** INSTRUCTIONS TO FOLLOW **
Verbatim output of the lines below is required, with the images omitted.

** DATA RECORDS **
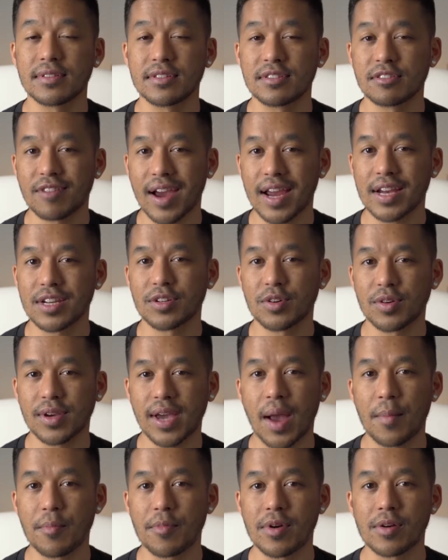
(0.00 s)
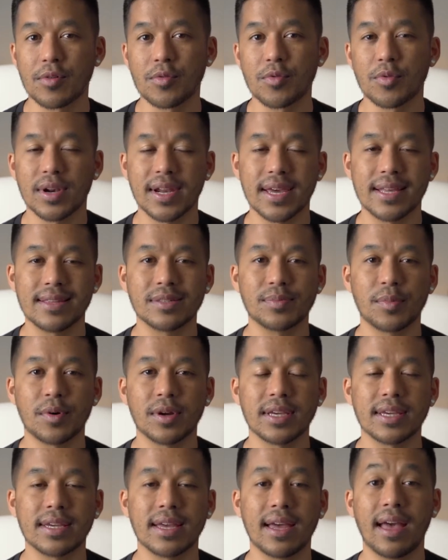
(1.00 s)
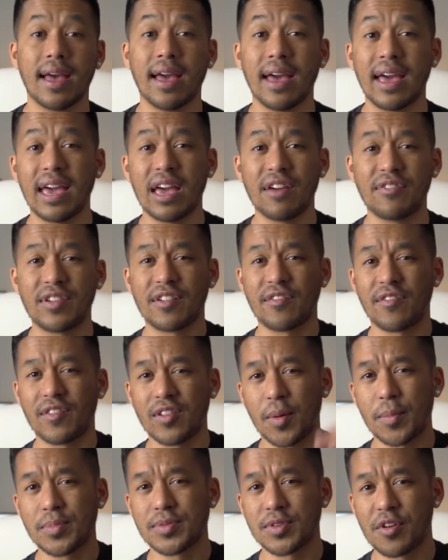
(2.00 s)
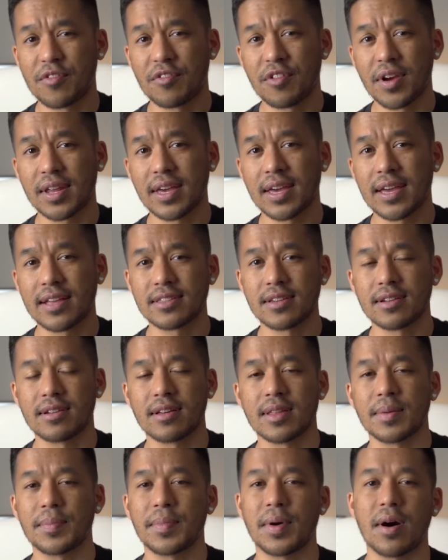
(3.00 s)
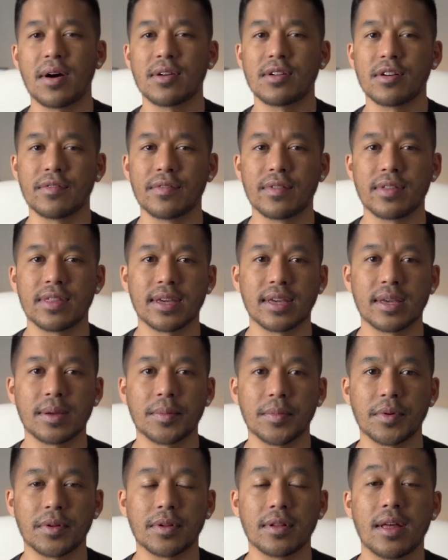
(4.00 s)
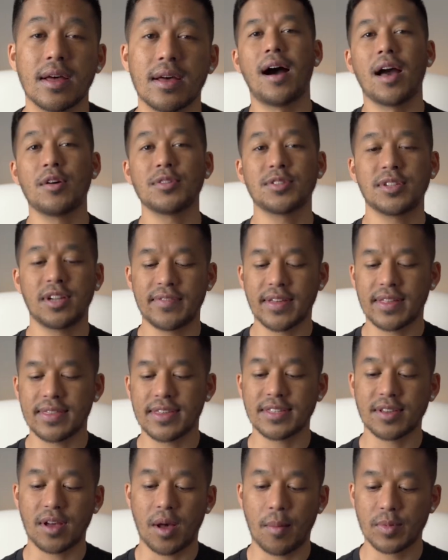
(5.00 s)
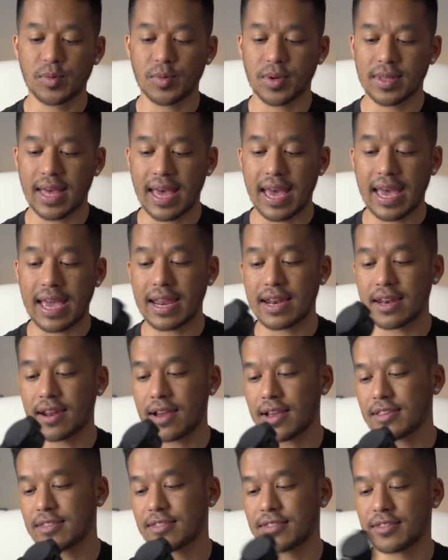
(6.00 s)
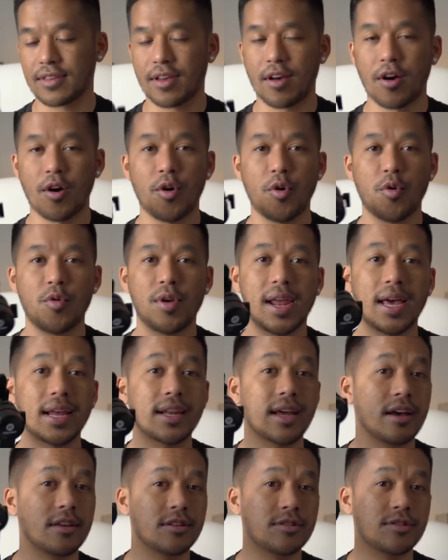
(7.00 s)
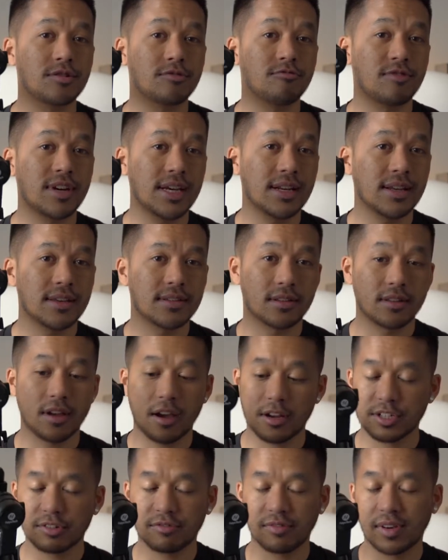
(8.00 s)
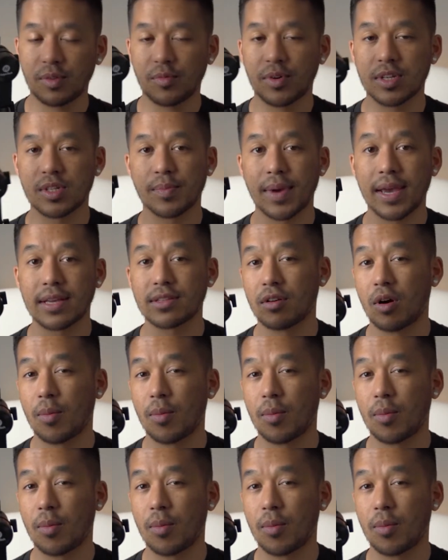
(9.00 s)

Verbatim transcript: scratch your camera or lens body if it flops over and hits another part of the gimbal. I also love that this comes with a nice OLED screen. It's a touch screen which makes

** ANSWER BELOW **
(0.00 s)
(1.00 s)
(2.00 s)
(3.00 s)
(4.00 s)
(5.00 s)
(6.00 s)
(7.00 s)
(8.00 s)
(9.00 s)

Verbatim transcript: scratch your camera or lens body if it flops over and hits another part of the gimbal. I also love that this comes with a nice OLED screen. It's a touch screen which makes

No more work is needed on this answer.